Он пришел с большим опозданием — его задержала женщина, затеявшая разговор, который нельзя было оборвать. Наконец-то вся группа в сборе!

Теперь нужно не пропустить пограничника, а затем поспешить к берегу.

Мы были наготове, в руках у каждого по лопате, у Кости резак, чтобы перекусить цепь.

Погода-то переменилась! К берегу шел густой туман. Не пропустить бы охрану.

Наконец патруль прошел, и первым к лодке побежал Костя, через 15–20 метров стали поодиночке перебегать остальные.

Под ногами скрип гальки. К лодке добежали быстро и укрылись за ее бортом.

Костя уже возился с цепью и вот, наконец, лодку освободили, взяли на руки и осторожно донесли до берега. Потом, поспешая, один за другим сели в лодку.

Павел оттолкнул ее от берега и остался на корме за рулевого.

Часы на башне пробили два…

Все дальше уходил во тьму берег. Мы работали вовсю, чувствуя, как плавно и быстро движется лодка. Ею уверенно управлял Павел. Сквозь туман едва-едва просматривались огни швейцарского берега — основного ориентира.

Главная опасность подстерегала на этом участке: здесь, между двумя берегами, находился плавучий пост, и лодку нужно было направить так, чтобы не столкнуться с ним. Густой туман скрывал все, что было дальше 10–15 метров. Это и хорошо, и плохо. На сей раз удача оказалась с нами — никто нас не заметил в тумане, когда мы миновали пост.

По времени лодка была уже где-то у нейтральной полосы озера — четче стали просматриваться огни берега. Но не говори «гоп», пока не переплыл все озеро, ведь впереди еще добрая половина.

И вдруг… С левой стороны от нас, с пограничного пункта ярким светом резанул луч прожектора. Мы инстинктивно прижались ко дну лодки. Он прошелся по поверхности озера в одну, потом другую сторону и погас. Знать бы пограничникам, что в это время осуществляется столь дерзкий побег, не миновать тогда погони и других неприятностей.
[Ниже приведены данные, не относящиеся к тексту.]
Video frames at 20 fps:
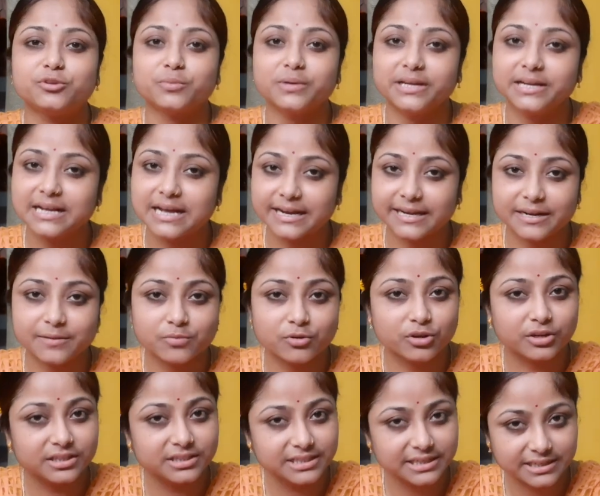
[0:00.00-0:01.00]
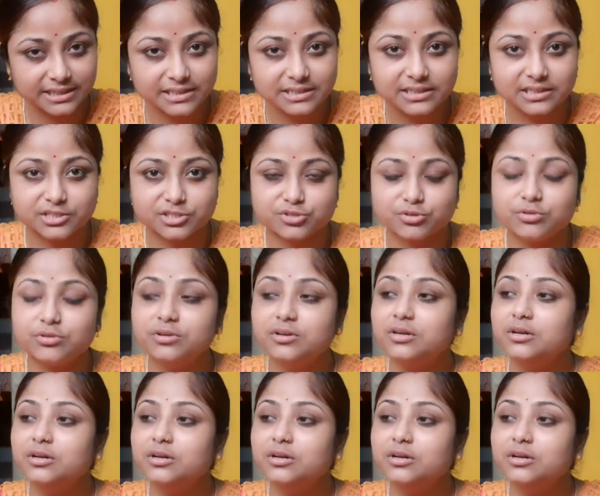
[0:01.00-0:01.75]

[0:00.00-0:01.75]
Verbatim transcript: তোমরা এর আগের ব্লগে দেখে নিয়েছো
Неизвестно, чем все это могло бы закончиться?!..

Но нам сопутствовала удача, нас не заметили.

Мы прождали еще несколько минут и, убедившись, что немцы не обнаружили лодку, с удвоенной энергией взялись за лопаты. Чем ближе становился берег, тем больше распирали грудь чувства радости от совершившегося — теперь до цели оставалось совсем немного.

Появилась, наконец, береговая линия и играющий на поверхности воды отсвет фонарей. Туман редел, давая возможность вглядываться в берег и предупредить опасность. Но ничто не вызывало тревоги, стояла первозданная тишина и никаких признаков живых людей на берегу.

«Мы в Швейцарии, ура!» — кричали внутри чувства.

Да, мы у цели… До берега оставались последние десятки метров. Мы поднялись во весь рост и стали брататься от радости. Потом собрали паспорта, привязали к ним тяжелые кусачки и выбросили в озеро.

Еще несколько гребков, и мы пришвартовались. Придерживая лодку, один за другим, попрыгали в воду, а затем, оставив в лодке ненужные уже больше лопаты, вылезли на шоссе.